Note that since we need ${\displaystyle r-1}$ transpositions for a ${\displaystyle r}$-cycle, it is clear that for a permutation that moves ${\displaystyle n}$ elements, we need at most ${\displaystyle n-1}$ transpositions.

Proof using sorting algorithms

This proof works for the symmetric group on finite sets. The result for the finitary symmetric group on an infinite set follows from the fact that any finitary permutation is contained in the symmetric group on a finite subset.

The idea behind these proofs is to show that given any permutation, we can perform multiply it by transpositions, one after the other, to arrive at the identity permutations. Doing the inverses of these operations would thus express the given permutation as the product of transpositions.

These proofs simplify further using induction. Here, we assume that every permutation on a set of size ${\displaystyle n-1}$ is a product of transpositions, and we show that a permutation on a set of size ${\displaystyle n}$ can be expressed as a product of transposition, times a permutation on a set of size ${\displaystyle n-1}$.
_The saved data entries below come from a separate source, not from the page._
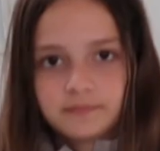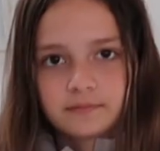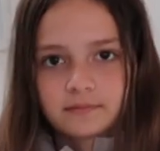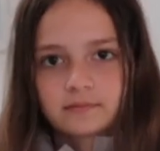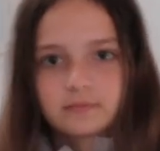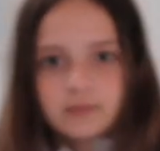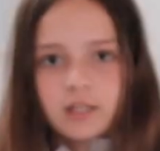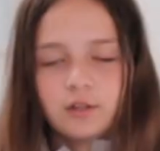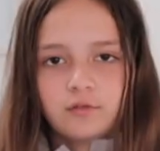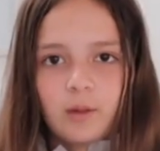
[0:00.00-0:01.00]
like it?
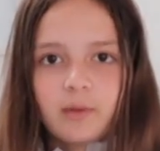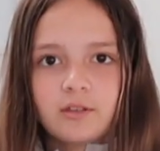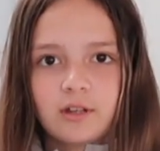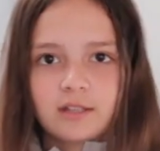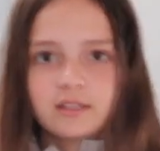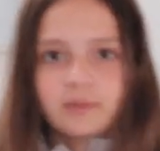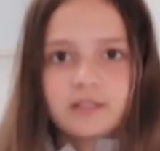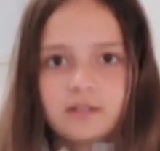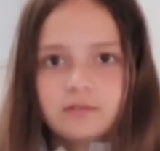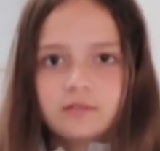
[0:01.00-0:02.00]
Can you flip it so I can see
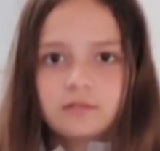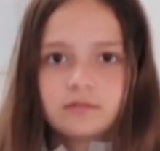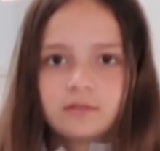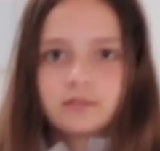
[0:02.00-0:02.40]
myself?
• The selection sort proof: Here, given a permutation ${\displaystyle \sigma }$ on a set ${\displaystyle \{a_1,a_2,\dots ,a_n\}}$, we consider a transposition ${\displaystyle \tau =(a_n,\sigma (a_n))}$. The product permutation ${\displaystyle \tau \sigma }$ sends ${\displaystyle a_n}$ to itself, and is thus a permutation on the subset ${\displaystyle \{a_1,a_2,\dots ,a_{n-1}\}}$. Induction now applies. Note that this algorithm shows that every permutation moving ${\displaystyle n}$ elements can be expressed as a product of at most ${\displaystyle n-1}$ transpositions.
• The bubble sort proof: Here, given a permutation ${\displaystyle \sigma }$ on a set ${\displaystyle \{1,2,\dots ,n\}}$, we do the following: traversing the list, right-multiply by the transposition ${\displaystyle (j,j+1)}$ if the index of ${\displaystyle \sigma (j)}$ is greater than ${\displaystyle \sigma (j+1)}$. This is effectively the same as left-multiplying by ${\displaystyle (\sigma (j),\sigma (j+1))}$, or equivalently, it is the same as swapping the values in positions ${\displaystyle j}$ and ${\displaystyle j+1}$. At the end of one phase of this, ${\displaystyle \sigma (n)=n}$ (the largest entry bubbles to the bottom) so ${\displaystyle \sigma }$ is a permutation on ${\displaystyle n-1}$ elements. Note that this proof uses a smaller generating set (the transpositions of adjacent elements only) but may require longer products.